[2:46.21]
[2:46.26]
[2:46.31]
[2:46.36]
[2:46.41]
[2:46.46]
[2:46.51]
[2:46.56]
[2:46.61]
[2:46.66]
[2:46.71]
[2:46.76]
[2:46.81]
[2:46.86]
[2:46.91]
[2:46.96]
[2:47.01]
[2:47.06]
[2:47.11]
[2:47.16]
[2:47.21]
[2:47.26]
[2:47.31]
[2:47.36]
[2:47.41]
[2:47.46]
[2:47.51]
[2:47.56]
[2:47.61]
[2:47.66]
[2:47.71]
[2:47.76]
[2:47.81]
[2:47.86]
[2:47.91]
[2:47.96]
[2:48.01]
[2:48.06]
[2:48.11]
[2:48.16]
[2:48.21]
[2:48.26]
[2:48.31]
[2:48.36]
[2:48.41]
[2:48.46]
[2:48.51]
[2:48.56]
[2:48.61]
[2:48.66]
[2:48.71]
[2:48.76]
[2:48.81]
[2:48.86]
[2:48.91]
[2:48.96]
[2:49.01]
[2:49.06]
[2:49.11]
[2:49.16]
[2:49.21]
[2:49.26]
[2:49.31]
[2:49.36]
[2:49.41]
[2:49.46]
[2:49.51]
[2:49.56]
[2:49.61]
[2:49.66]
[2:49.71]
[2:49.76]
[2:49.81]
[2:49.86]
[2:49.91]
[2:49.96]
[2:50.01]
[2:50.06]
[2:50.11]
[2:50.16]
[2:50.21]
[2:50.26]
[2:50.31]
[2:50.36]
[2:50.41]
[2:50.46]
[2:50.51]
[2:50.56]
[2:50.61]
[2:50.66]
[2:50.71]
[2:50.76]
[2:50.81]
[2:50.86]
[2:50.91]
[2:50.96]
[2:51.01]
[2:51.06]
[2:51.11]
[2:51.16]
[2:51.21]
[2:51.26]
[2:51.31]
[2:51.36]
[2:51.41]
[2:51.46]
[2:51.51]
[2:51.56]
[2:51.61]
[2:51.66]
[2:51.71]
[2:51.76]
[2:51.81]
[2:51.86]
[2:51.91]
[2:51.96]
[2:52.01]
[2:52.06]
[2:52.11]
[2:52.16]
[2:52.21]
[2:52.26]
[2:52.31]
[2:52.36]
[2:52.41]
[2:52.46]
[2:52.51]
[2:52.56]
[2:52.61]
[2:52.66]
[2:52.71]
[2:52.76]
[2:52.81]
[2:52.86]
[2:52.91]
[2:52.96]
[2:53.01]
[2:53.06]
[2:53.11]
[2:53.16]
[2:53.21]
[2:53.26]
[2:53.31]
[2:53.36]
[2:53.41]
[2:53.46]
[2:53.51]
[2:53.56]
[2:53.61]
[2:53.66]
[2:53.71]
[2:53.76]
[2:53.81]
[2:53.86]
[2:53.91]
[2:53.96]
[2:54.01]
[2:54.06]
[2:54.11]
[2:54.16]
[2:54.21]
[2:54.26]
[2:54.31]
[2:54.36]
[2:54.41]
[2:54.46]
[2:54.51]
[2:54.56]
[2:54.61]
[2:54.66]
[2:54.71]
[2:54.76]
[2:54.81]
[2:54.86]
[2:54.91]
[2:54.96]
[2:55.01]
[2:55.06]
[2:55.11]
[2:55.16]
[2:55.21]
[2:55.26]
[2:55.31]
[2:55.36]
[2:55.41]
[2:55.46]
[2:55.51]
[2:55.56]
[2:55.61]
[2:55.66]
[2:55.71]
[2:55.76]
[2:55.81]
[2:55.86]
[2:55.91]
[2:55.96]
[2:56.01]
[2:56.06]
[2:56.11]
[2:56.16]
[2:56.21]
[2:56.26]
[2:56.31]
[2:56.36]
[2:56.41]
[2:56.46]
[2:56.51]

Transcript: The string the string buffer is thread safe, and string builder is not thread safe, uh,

++++++++++

- **WHAT THE TASK ASKS**:
Every entry is to be restated word for word.

- **RESULT FOR THIS TASK**:
[2:46.21]
[2:46.26]
[2:46.31]
[2:46.36]
[2:46.41]
[2:46.46]
[2:46.51]
[2:46.56]
[2:46.61]
[2:46.66]
[2:46.71]
[2:46.76]
[2:46.81]
[2:46.86]
[2:46.91]
[2:46.96]
[2:47.01]
[2:47.06]
[2:47.11]
[2:47.16]
[2:47.21]
[2:47.26]
[2:47.31]
[2:47.36]
[2:47.41]
[2:47.46]
[2:47.51]
[2:47.56]
[2:47.61]
[2:47.66]
[2:47.71]
[2:47.76]
[2:47.81]
[2:47.86]
[2:47.91]
[2:47.96]
[2:48.01]
[2:48.06]
[2:48.11]
[2:48.16]
[2:48.21]
[2:48.26]
[2:48.31]
[2:48.36]
[2:48.41]
[2:48.46]
[2:48.51]
[2:48.56]
[2:48.61]
[2:48.66]
[2:48.71]
[2:48.76]
[2:48.81]
[2:48.86]
[2:48.91]
[2:48.96]
[2:49.01]
[2:49.06]
[2:49.11]
[2:49.16]
[2:49.21]
[2:49.26]
[2:49.31]
[2:49.36]
[2:49.41]
[2:49.46]
[2:49.51]
[2:49.56]
[2:49.61]
[2:49.66]
[2:49.71]
[2:49.76]
[2:49.81]
[2:49.86]
[2:49.91]
[2:49.96]
[2:50.01]
[2:50.06]
[2:50.11]
[2:50.16]
[2:50.21]
[2:50.26]
[2:50.31]
[2:50.36]
[2:50.41]
[2:50.46]
[2:50.51]
[2:50.56]
[2:50.61]
[2:50.66]
[2:50.71]
[2:50.76]
[2:50.81]
[2:50.86]
[2:50.91]
[2:50.96]
[2:51.01]
[2:51.06]
[2:51.11]
[2:51.16]
[2:51.21]
[2:51.26]
[2:51.31]
[2:51.36]
[2:51.41]
[2:51.46]
[2:51.51]
[2:51.56]
[2:51.61]
[2:51.66]
[2:51.71]
[2:51.76]
[2:51.81]
[2:51.86]
[2:51.91]
[2:51.96]
[2:52.01]
[2:52.06]
[2:52.11]
[2:52.16]
[2:52.21]
[2:52.26]
[2:52.31]
[2:52.36]
[2:52.41]
[2:52.46]
[2:52.51]
[2:52.56]
[2:52.61]
[2:52.66]
[2:52.71]
[2:52.76]
[2:52.81]
[2:52.86]
[2:52.91]
[2:52.96]
[2:53.01]
[2:53.06]
[2:53.11]
[2:53.16]
[2:53.21]
[2:53.26]
[2:53.31]
[2:53.36]
[2:53.41]
[2:53.46]
[2:53.51]
[2:53.56]
[2:53.61]
[2:53.66]
[2:53.71]
[2:53.76]
[2:53.81]
[2:53.86]
[2:53.91]
[2:53.96]
[2:54.01]
[2:54.06]
[2:54.11]
[2:54.16]
[2:54.21]
[2:54.26]
[2:54.31]
[2:54.36]
[2:54.41]
[2:54.46]
[2:54.51]
[2:54.56]
[2:54.61]
[2:54.66]
[2:54.71]
[2:54.76]
[2:54.81]
[2:54.86]
[2:54.91]
[2:54.96]
[2:55.01]
[2:55.06]
[2:55.11]
[2:55.16]
[2:55.21]
[2:55.26]
[2:55.31]
[2:55.36]
[2:55.41]
[2:55.46]
[2:55.51]
[2:55.56]
[2:55.61]
[2:55.66]
[2:55.71]
[2:55.76]
[2:55.81]
[2:55.86]
[2:55.91]
[2:55.96]
[2:56.01]
[2:56.06]
[2:56.11]
[2:56.16]
[2:56.21]
[2:56.26]
[2:56.31]
[2:56.36]
[2:56.41]
[2:56.46]
[2:56.51]

Transcript: The string the string buffer is thread safe, and string builder is not thread safe, uh,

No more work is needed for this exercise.